PROMPT:
The line with "Video frames at" marks the first line to copy, and the line with "[0:00.00-0:01.00]" marks the last. Transcribe that stretch of the data below exactly, without pictures.

Content starts

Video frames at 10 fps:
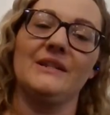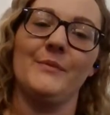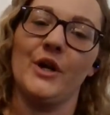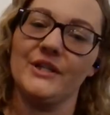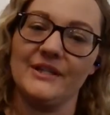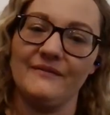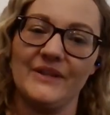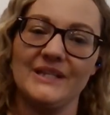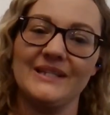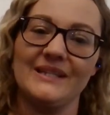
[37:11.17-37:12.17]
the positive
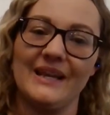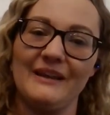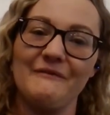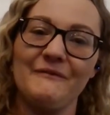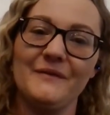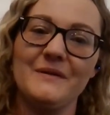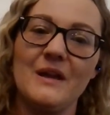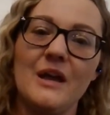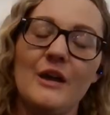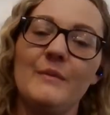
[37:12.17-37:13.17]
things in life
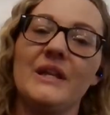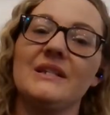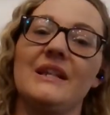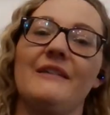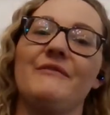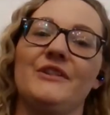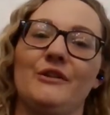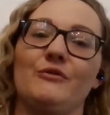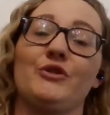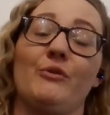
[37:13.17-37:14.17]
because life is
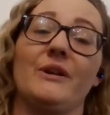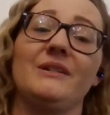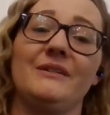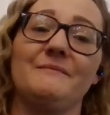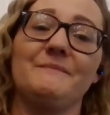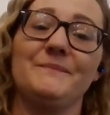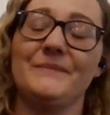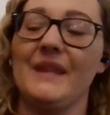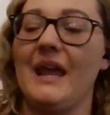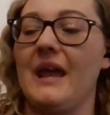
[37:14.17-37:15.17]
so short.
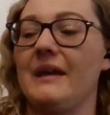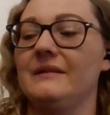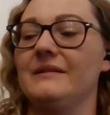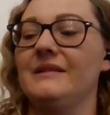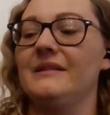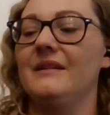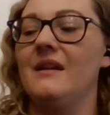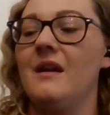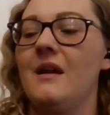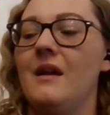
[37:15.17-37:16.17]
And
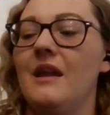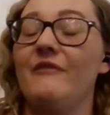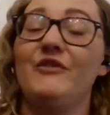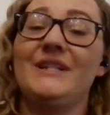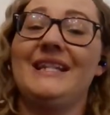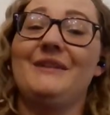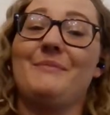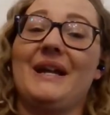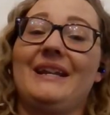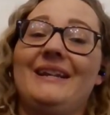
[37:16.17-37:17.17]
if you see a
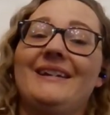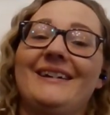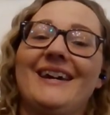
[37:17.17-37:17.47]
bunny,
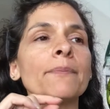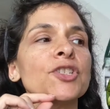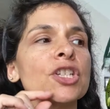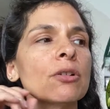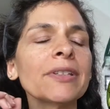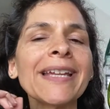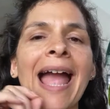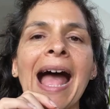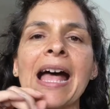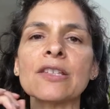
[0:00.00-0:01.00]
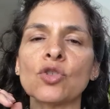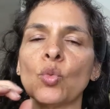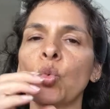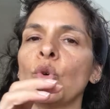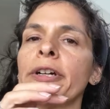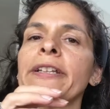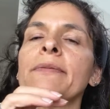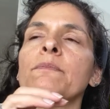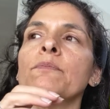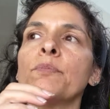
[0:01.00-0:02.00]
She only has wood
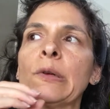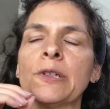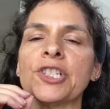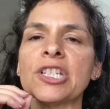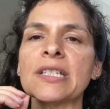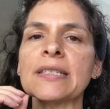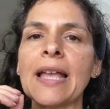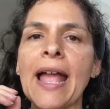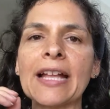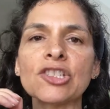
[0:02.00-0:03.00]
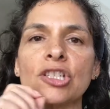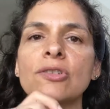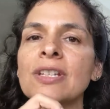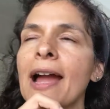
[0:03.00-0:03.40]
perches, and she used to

Content ends
Content starts

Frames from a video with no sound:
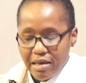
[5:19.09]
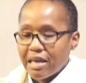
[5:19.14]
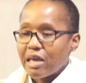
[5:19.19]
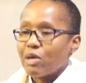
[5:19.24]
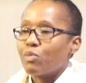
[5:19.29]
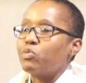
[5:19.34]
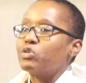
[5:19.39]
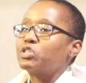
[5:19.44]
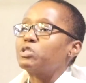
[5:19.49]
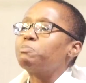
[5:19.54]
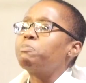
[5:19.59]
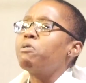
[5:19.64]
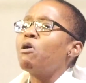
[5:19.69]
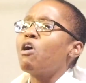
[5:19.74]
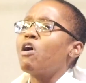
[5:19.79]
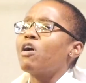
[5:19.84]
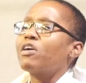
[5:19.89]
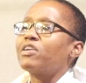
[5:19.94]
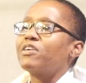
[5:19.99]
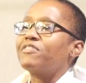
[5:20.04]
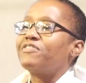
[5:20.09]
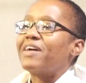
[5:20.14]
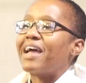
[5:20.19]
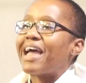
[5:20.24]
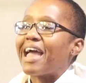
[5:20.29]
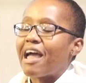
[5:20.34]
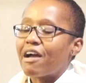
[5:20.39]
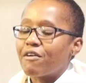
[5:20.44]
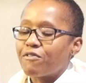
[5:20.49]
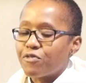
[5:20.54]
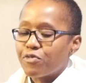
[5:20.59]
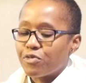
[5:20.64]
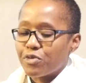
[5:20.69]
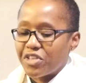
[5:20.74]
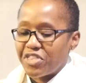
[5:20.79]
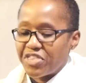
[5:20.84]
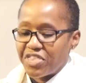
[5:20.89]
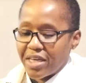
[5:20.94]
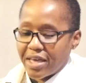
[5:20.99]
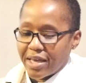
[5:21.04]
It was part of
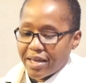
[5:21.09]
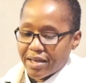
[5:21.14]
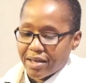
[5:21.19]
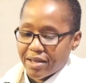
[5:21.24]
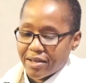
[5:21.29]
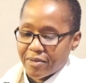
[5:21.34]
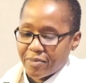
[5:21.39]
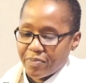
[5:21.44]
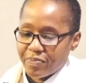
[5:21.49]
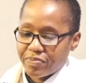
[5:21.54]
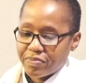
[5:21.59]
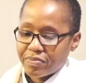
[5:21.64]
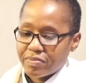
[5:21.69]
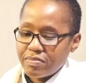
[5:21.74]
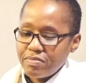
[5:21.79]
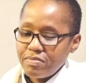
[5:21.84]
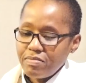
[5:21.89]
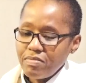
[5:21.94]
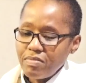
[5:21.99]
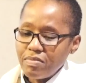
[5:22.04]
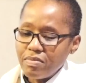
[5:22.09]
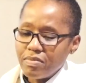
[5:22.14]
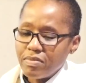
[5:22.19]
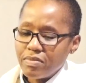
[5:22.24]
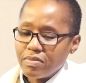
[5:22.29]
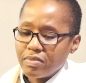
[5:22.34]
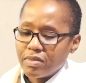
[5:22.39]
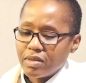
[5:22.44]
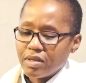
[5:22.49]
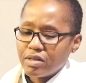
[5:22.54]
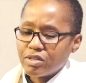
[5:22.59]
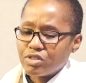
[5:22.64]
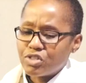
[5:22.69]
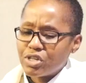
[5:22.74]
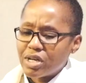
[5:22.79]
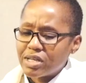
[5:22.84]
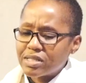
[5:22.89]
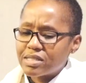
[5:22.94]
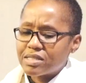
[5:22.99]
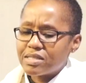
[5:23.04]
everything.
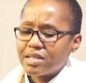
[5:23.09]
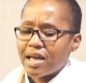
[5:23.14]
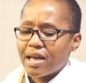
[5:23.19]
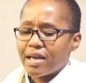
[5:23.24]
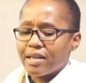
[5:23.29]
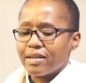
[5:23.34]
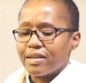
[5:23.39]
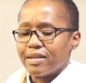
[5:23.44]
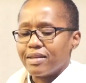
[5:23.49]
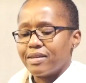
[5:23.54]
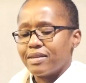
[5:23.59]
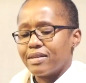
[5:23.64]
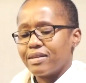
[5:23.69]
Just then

Content ends

ANSWER TO THIS PROBLEM:
Video frames at 10 fps:
[37:11.17-37:12.17]
the positive
[37:12.17-37:13.17]
things in life
[37:13.17-37:14.17]
because life is
[37:14.17-37:15.17]
so short.
[37:15.17-37:16.17]
And
[37:16.17-37:17.17]
if you see a
[37:17.17-37:17.47]
bunny,
[0:00.00-0:01.00]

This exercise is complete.